Speech Synthesis

Generate speech from text using synchronous, streaming, and async modes.

Synthesize Speech

The primary synthesis endpoint. Send text and a voice ID, get back WAV audio. The engine is selected automatically based on your request parameters and the voice type, or you can specify it explicitly.

POST/v1/speakAUTH

Generate speech audio from text. Returns audio/wav binary data.

Parameters

Name	Type	Description
`text`*	string	The text to synthesize. Max length depends on your plan.
`voice_id`*	string	Voice identifier. Use "default" or a specific voice ID.
`engine`	string	Engine to use: kokoro (Spark), f5tts (Flux), fish_speech (Tide).Default: auto
`speed`	number	Playback speed multiplier (0.5 - 2.0).Default: 1.0
`format`	string	Output format: wav, mp3, ogg.Default: wav

Request Body

{
  "text": "Hello world",
  "voice_id": "default",
  "speed": 1.0,
  "format": "wav"
}

Basic synthesis

bash

curl -X POST https://originneural.ai/v1/speak \
  -H "Authorization: Bearer origin_sk_your_key" \
  -H "Content-Type: application/json" \
  -d '{"text": "Hello world", "voice_id": "default"}' \
  --output speech.wav

Streaming Synthesis

For real-time applications, use the streaming endpoint. Audio chunks are sent as they're generated, reducing time-to-first-byte significantly. See the Streaming page for WebSocket details.
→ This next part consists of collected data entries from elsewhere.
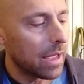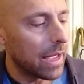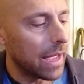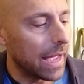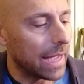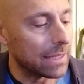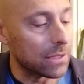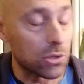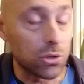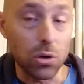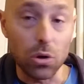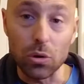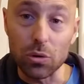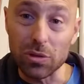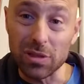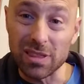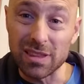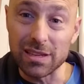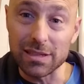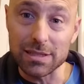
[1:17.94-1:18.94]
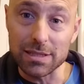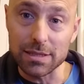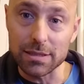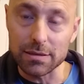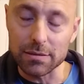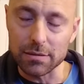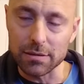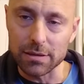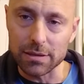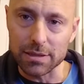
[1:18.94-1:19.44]
and so
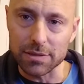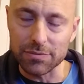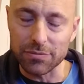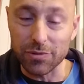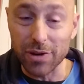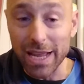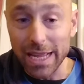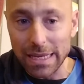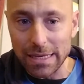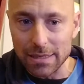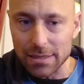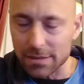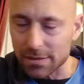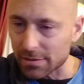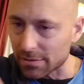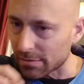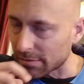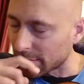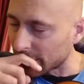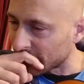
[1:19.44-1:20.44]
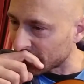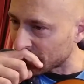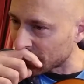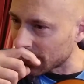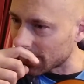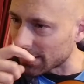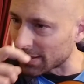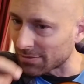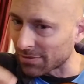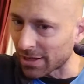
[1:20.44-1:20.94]
this phrase
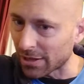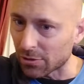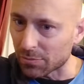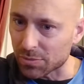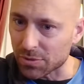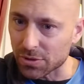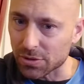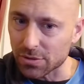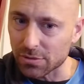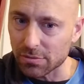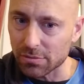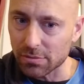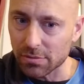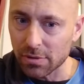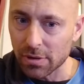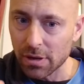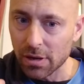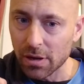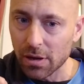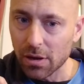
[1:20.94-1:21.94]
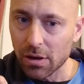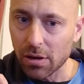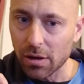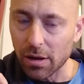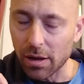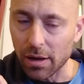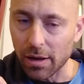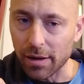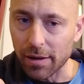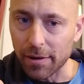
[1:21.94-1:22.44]
really develops
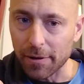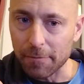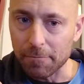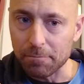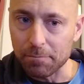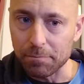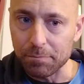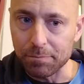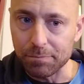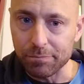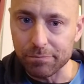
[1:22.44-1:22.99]
as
Streaming is only supported by the Spark engine (kokoro — Swift Lane). Other engines will fall back to non-streaming mode.
The response uses chunked transfer encoding — read the stream progressively.

POST/v1/speak/streamAUTH

Stream audio chunks as they are generated. Returns chunked transfer encoding.

Parameters

Name	Type	Description
`text`*	string	The text to synthesize.
`voice_id`*	string	Voice identifier.
`engine`	string	Engine to use: kokoro (Spark).Default: kokoro
`chunk_size`	number	Audio chunk size in samples.Default: 4096

Async Synthesis

For long-form content (articles, books, podcasts), use async synthesis. Submit a job and poll for status. Completed audio is available for download for 24 hours.

POST/v1/speak/asyncAUTH

Submit a long-form synthesis job. Returns a job ID for status polling.

Parameters

Name	Type	Description
`text`*	string	Text to synthesize. Up to 100,000 characters.
`voice_id`*	string	Voice identifier.
`engine`	string	Engine to use: f5tts (Flux).Default: f5tts
`webhook_url`	string	URL to POST when the job completes.

Response

{
  "job_id": "job_abc123",
  "status": "queued",
  "estimated_seconds": 45
}

GET/v1/speak/async/{job_id}AUTH

Check the status of an async synthesis job.

Response

{
  "job_id": "job_abc123",
  "status": "completed",
  "download_url": "https://originneural.ai/v1/speak/async/job_abc123/download",
  "duration_seconds": 32.5,
  "expires_at": "2026-02-08T12:00:00Z"
}

Engine Selection

ORIGIN Neural runs four synthesis engines, each optimized for different use cases. The engine parameter lets you choose explicitly, or set it to "auto" to let the system pick the best engine for your request.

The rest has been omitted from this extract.